March 8, 2017
— SpaceX's announcement that it plans to launch two private passengers on a flight around the moon evoked comparisons to Apollo 8, NASA's December 1968 mission that sent the first astronauts into lunar orbit.
Targeted to fly in late 2018, SpaceX's moon-bound clients would carry the "hopes and dreams of all humankind," said the spaceflight company, "like the Apollo astronauts before them." SpaceX's Dragon spacecraft could lift off in time for the 50th anniversary of Apollo 8, serving as a fitting tribute to that mission's historic achievement.
Or maybe not.
"No, not really," said Jim Lovell, who flew on Apollo 8 with Frank Borman and Bill Anders. "If I understand the project correctly, this is going to be a fully-automated spacecraft. We have sent many unmanned, robotic spacecraft around the moon already."
SpaceX plans to launch a privately-crewed Dragon spacecraft on a mission to circle the moon by the end of 2018. (SpaceX)
On the first flight to the moon, Lovell and his Apollo 8 crew mates were kept busy operating and flying the spacecraft.
"On Apollo 8, of course, as the initial flight, there was a lot of stuff [to do]; we were navigating," described Lovell in an interview. "It appears to me that they won't have to bother navigating. It will be done just as we have sent unmanned spacecraft to the moon."
"Two people are going to sit in there [the Dragon], they're going to be launched, they're going to go out, they're going to circumnavigate, they will be on a free-return course and they will come back and land," Lovell told collectSPACE on Tuesday (March 7). "I hope they take a camera."
That is, unless things go wrong.
"If it is Apollo 13, and not Apollo 8, they'll have a problem," Lovell said. "It will be a big setback for SpaceX. That is the risk they are taking."
SpaceX intends the lunar mission to build off the success of its autonomous Dragon cargo flights to the International Space Station that began in 2012. Further, it does not plan to launch to the moon until it begins its contracted flights to send NASA astronauts to the space station, now targeted for mid-2018.
"We are confident this will be a good vehicle to fly on," said SpaceX CEO Elon Musk in a Feb. 27 call with reporters.
Lovell, who after Apollo 8 commanded the near-disastrous Apollo 13, said SpaceX's mission will be worth the risk — for the passengers.
"It was for me," he said. "If there are people who like to live on the edge, and certainly the astronauts during the Apollo period had that type of personality, it will be well worth it. If they've money to give to SpaceX to go do that, well, yes [it will be worth the risk]."
Jim Lovell reads the Honolulu Star-Bulletin newspaper proclaiming "Astronauts Safe!" after he and his Apollo 13 crew mates returned to Earth, surviving an explosion on the way to the moon. (NASA)

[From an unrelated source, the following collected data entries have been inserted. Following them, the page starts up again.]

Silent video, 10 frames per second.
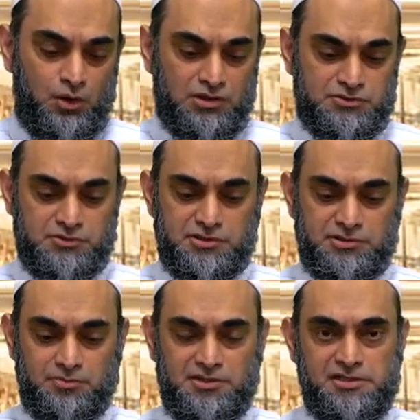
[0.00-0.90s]
also the
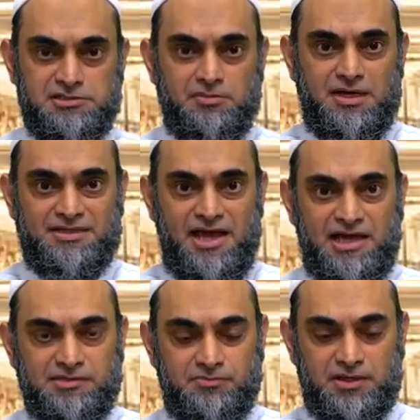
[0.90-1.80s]
tablighi jamaat
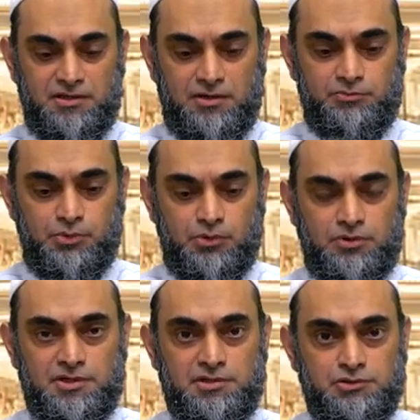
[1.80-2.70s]
has been uh,
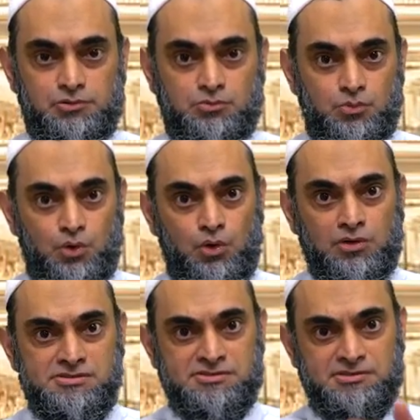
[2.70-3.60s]
broken into
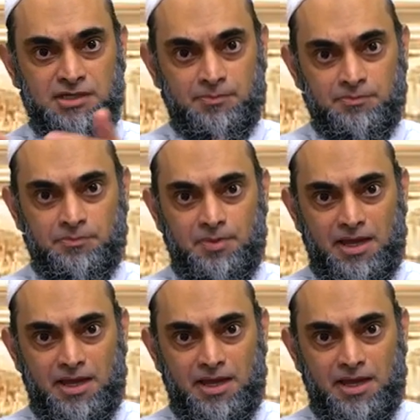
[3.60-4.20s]
more sub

The lunar mission, which SpaceX said will travel faster and further than any mission of its type before, will not be in the same category as Apollo 8, Lovell said.
"They're not accomplishing anything. They're not pioneers. It is not a Lewis and Clark expedition of some sort, it is just a ride that goes around the moon," said the veteran Apollo astronaut. "They will see something that has been looked at before by other people and in photographs."
But that is not to say that SpaceX's moon mission will only be about what can be seen out the window, Lovell noted.
"You have to remember, it's not just the view. It is also the experience. It's the fact that they will come back and at the next cocktail party, they will be the center of attention," he said. "It is the fact that they will have done something that only a few other people have ever done."
"So I am sure even if they were blindfolded, they would go. That is the attraction and that is where SpaceX may find a viable business," said Lovell.
"Earthrise," as first seen from Apollo 8 in December 1968. (NASA)
Lovell is glad that SpaceX and other companies like it are starting to turn their attention to the moon — in addition to other lunar-focused efforts underway at NASA.
"I think we have barely scratched the surface of the moon with the six Apollo landings," Lovell said. "I think that since the moon is there, 240,000 miles away [386,000 km], and we have the technology, let's concentrate on learning more about the moon and making travel to the moon, and back again, sort of a routine thing, so we're very confident in the architecture, infrastructure we have to do the job. And then expand on that."
That being said, Lovell won't be signing up — or accepting any invitations — for a return trip to the moon.
"Why should I? I've been there twice," he said.